В переднем углу избушки, у стола, опять начался разговор о пастбищах.

— Ты будешь пасти здесь отару весь май, — сказал Куприян Захарович старику чабану. — Твои пастбища будут пахаться только летом, когда соберем сено.

— А летом куда пойдем? — спросил Бейсен.

— К озеру Бакланье.

— Плокой там трава! Плокой!

— А вот твоему дружку Иманбаю хоть сейчас уходи, — продолжал Куприян Захарович. — Все его пастбища — под плуг!

— Иманбай-та куда пойдет?

— Тоже на Бакланкэ.

— Где там найдешь всем место?

— Ничего, как-нибудь…

— Пропадал барашка! — убежденно заключил окончательно расстроившийся Бейсен. — Как жить? Как жить?

— Без целины-то? — спросила Хмелько.

— Да, да, без селинка!

— Еще лучше заживете, чем с целиной! — ответила Хмелько.

— Эх ты, агроном, агроном!

— Вот у вас сейчас много целины, а скот дохнет, — продолжала Хмелько. — Дело не только в засухе. Вы и раньше часто сидели без сена. Что вы получаете с этой своей целины? С гектара два воза, не больше, а? Ну вот… А я сейчас хлопочу, достаю семян. Вот то будут травы! Как засею сотни гектаров могаром да суданкой, а то африканским просом да горчицей — и соберу сена больше, чем вы собираете с трех тысяч гектаров целины! Вот вы и перестанете вздыхать о своей целине! Летом у нас для подкормки будет зеленая рожь, кормовые арбузы и тыквы, на зиму — силос из подсолнуха. Только нынче, когда запашем целину, и вздохнет наш скот! Хватит, пощелкал зубами по степи!

— Про людей забыла, — напомнил Куприян Захарович.

— Будут люди!

— И про механизацию.

— Все будет!

Старик Бейсен вспомнил, что для гостей надо заварить чай, и направился было к печке, но, увидев Багрянова, воскликнул:

— Ты чего, бригадир? Хворал маленько? Леонид Багрянов сидел, привалившись плечом к стене, опустив голову, держась дрожащей рукой за удила висящей рядом узды…

Вечером серая длинногривая лошадка Хмельно тащила из степи сани-розвальни, в которых на гнилой, заплесневелой соломе, пахнущей мышами, лежал Леонид Багрянов, прикрытый старенькой чабанской кошмой. Следом на поводе шел его Соколик с пустым седлом.

Рядом с санями, дерзка в руках вожжи, шагала Галина Хмельно.
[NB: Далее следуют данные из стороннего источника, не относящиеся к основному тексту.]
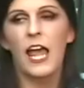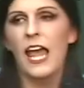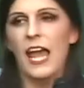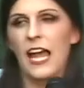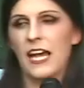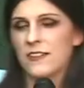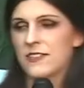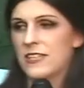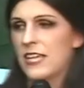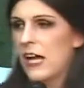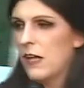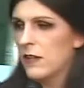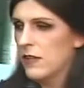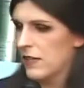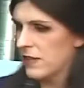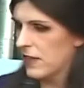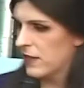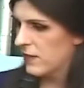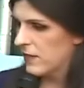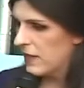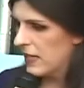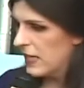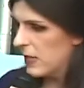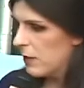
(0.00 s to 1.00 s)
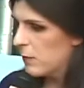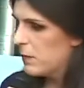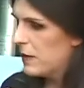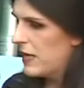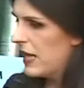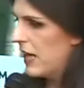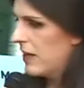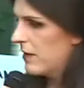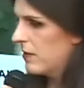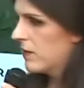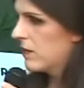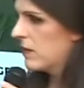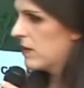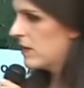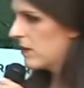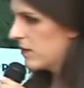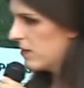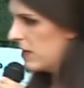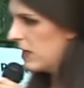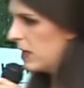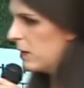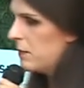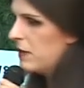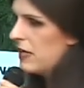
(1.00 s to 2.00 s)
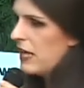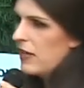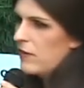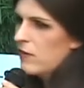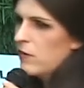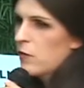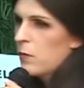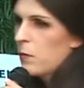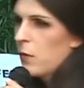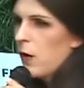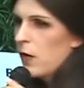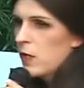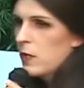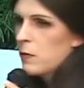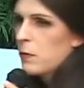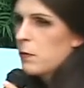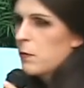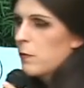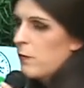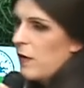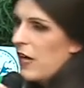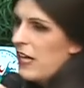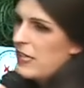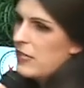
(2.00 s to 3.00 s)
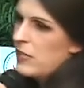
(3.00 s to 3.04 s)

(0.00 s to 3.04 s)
has now led the City of Manassas and the City of Manassas Park to provide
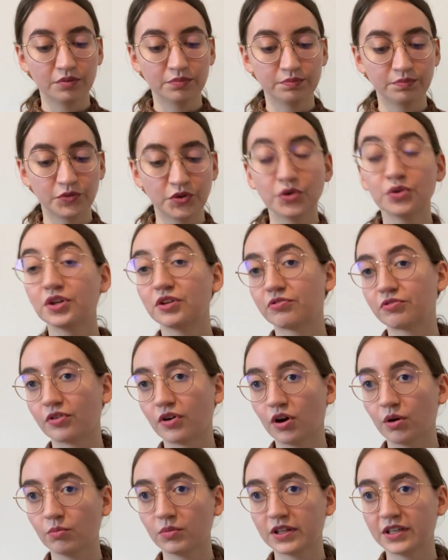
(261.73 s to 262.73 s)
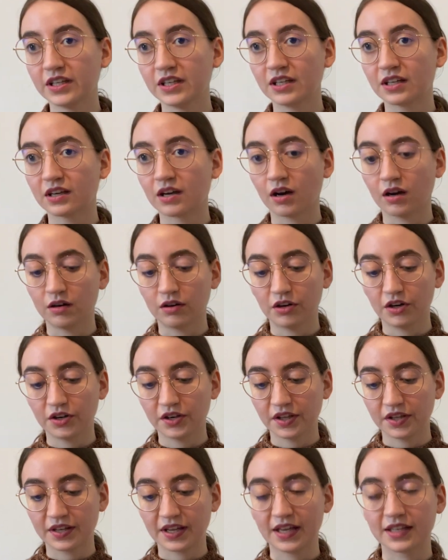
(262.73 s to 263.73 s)
uniformly colored.
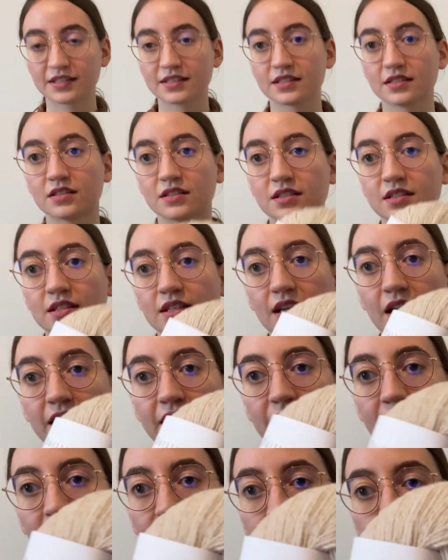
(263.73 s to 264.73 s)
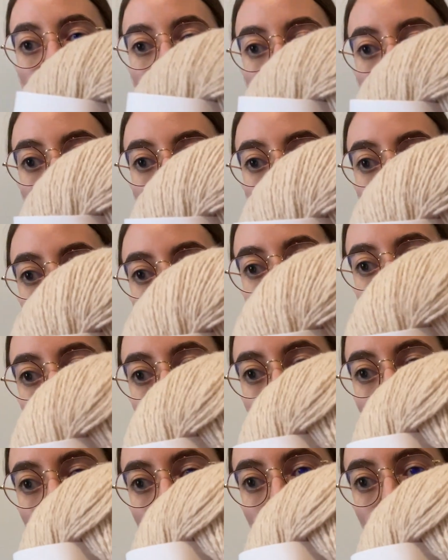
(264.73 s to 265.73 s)
It has a slight heather to it.
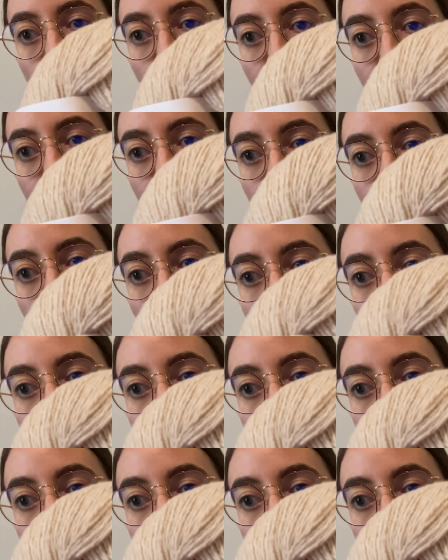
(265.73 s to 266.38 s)
Maybe you can see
Ей нелегко и холодно было брести в сапогах по снегу, пропитанному водой, иногда она, желая сберечь силы, хваталась за передок саней, озабоченно оглядывалась на Багрянова и говорила ему строго:

— Лежи, лежи…

Степное половодье, до сих пор скрывавшееся под рыхлым снегом, за день вышло во все низины и озерки. К сумеркам немного посвежело, но не подморозило, и чувствовалось, что не подморозит за ночь: весна брала полную власть над землей. Темнело быстро. Как и днем, в пасмурной небесной вышине не стихал шумный переселенческий птичий поток. Со всех сторон из темноты доносилось звучное, зовущее кряканье уток и плеск воды. Над дорогой как очумелые носились с криками чибисы.